About 3: That's what I was using before moving to tsearch, but pg_trgm based suggestions sometimes were really senseless and confusing to users. Also, using pg_trgm for suggestion will cause suggestions to be shown that then don't return results when I later run the real search using tsearch.

I'm happy with my current hack though, so I just wanted to give a heads-up.

Thanks - I'd be delighted to get to the point where I have those kinds of problems!

What I will do is bear those limitations in mind and if I ever do have those problems there is, I guess, a reasonable chance that postgres development will have addressed them by them or I will redesign things to use a separate search engine.

This was a really informative post; thanks!

  If you use a dictionary for FTS (which you have to if 
  you need to support compounds), the dictionary has to 
  be loaded once per connection. Loading a 20MB dictionary
  takes about 0.5 
Does this happen for every connection, or just those that use FTS?

I'm thinking of a case where only maybe ~0.5% of queries will use FTS. I'm working on discussion software, and I'd like the discussions to be searchable, but realistically only a small percentage of queries will actually involve full text searching.

Only happens for connections that use FTS and only if you have configured it to use a dictionary (I believe there's no need to in case of an english body). But keep in mind that this means that you'll have to pay at least 0.5 seconds per search. If you do some google suggest style incremental searching on key press, you'll need to be faster than that.

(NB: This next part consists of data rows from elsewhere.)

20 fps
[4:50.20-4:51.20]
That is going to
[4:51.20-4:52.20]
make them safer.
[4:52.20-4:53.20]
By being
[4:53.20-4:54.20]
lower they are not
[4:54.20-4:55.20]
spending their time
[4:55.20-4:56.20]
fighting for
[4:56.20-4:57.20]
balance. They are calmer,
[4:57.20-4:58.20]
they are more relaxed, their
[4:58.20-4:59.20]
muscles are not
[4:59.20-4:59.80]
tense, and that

So either use a persistent connection for full text searching (I'm connecting via pgbouncer for FTS-using connections) or, as karavelov recommended below, use http://pgxn.org/dist/shared_ispell/ which will load the dictionary once into shared memory (much less infrastructure needed for this one)

Thanks so much for the tip, you saved me some hours for sure!
1) Subwords

Why not using: MY_COLUMN ~ '.wurst\y.' ? Here is the doc for LIKE, SIMILAR and regexes: http://www.postgresql.org/docs/9.2/static/functions-matching...

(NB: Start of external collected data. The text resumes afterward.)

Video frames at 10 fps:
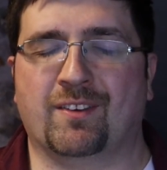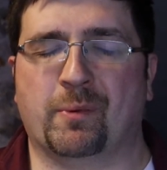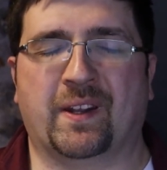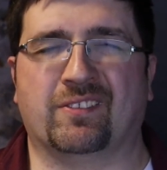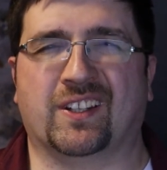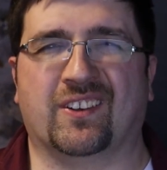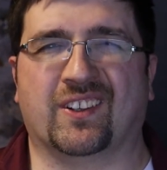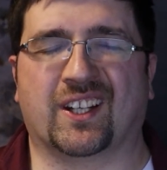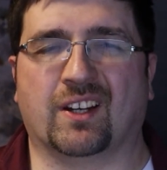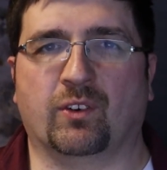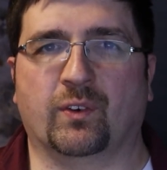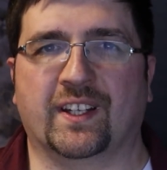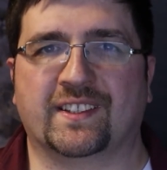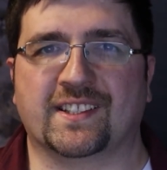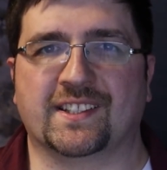I haven't made a video in a couple
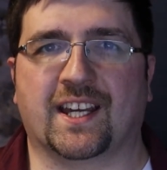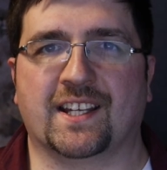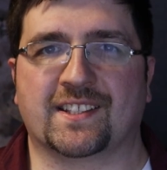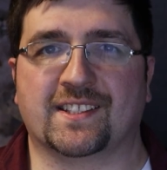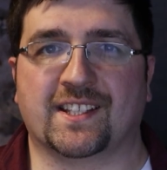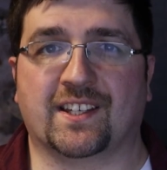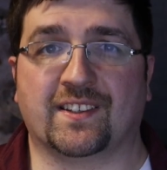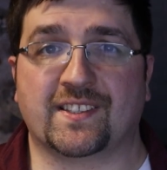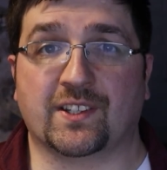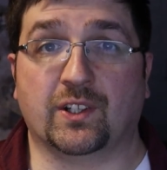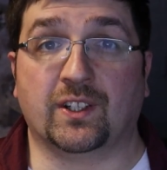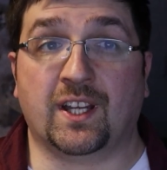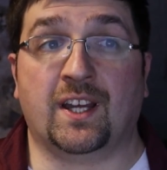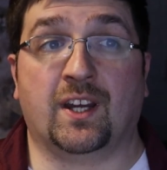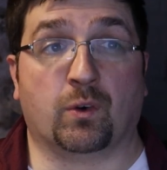weeks, as you guys can tell.
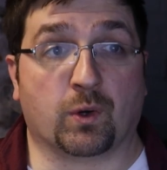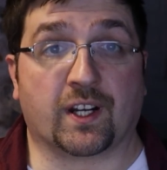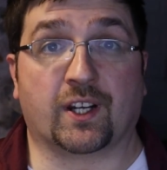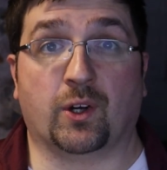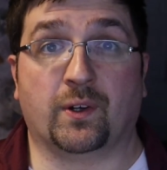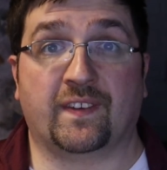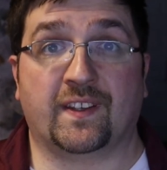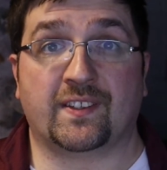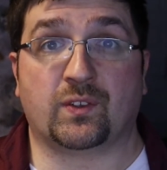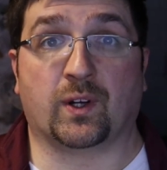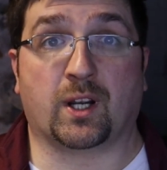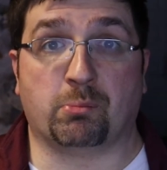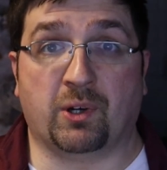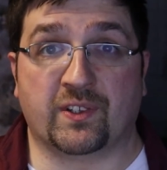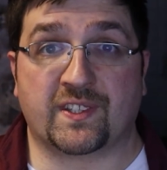So we're going to go with this. We're
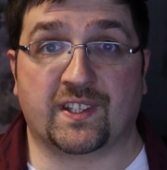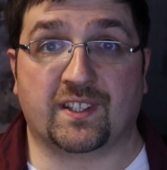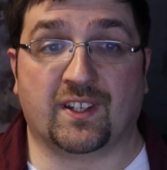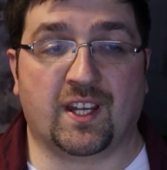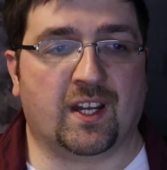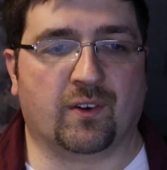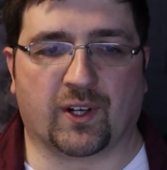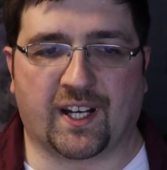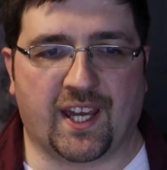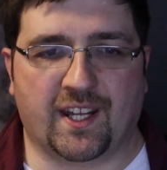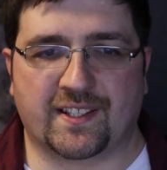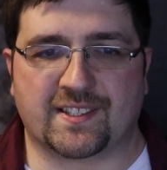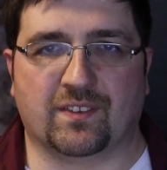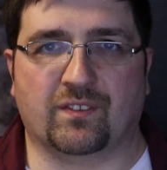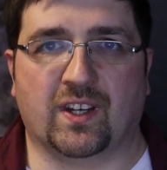going to post it. We're going to
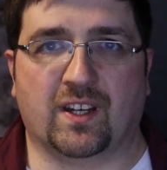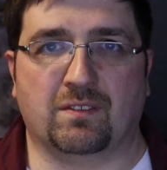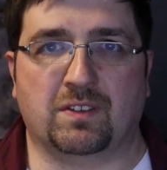edit some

Because using a real full text solution goes much farther than using regexes and LIKE. It also allows the use of indexes which many regexes and many LIKE patterns would not allow.

For example, I can now find the "wurst" in "Weisswürste" which, yes, I could do with a regex, but I can also find the "haus" in "Krankenhäuser" and all other special cases in the language I'm working with without having to write special regexes for every special term I might come up with.

Exactly. The only reason I have to bother with Solr at the moment is to get efficient ngram indexing for sequence data; which consists of lists of 7-8 character strings from various sources. What I have works, but feels like overkill for my case.
About your first point, you should look at GiST and GIN indexes, they are made for full text searches: http://www.postgresql.org/docs/current/static/textsearch-ind...
This isn't a problem of the index type (I'm using GIN in this case), but of the tsearch lexizer which only has limited support for hunspell.

The step that causes the trouble is ts_lexize(), not storing and consequently looking it up.

Again, I made it work for my case, but it was some hassle and involved running a home-grown script over an ispell dictionary I've created by converting a hunspell one into an ispell one.

Thankyou.

That's an incredibly helpful answer, which provides solutions as well as pertinent info.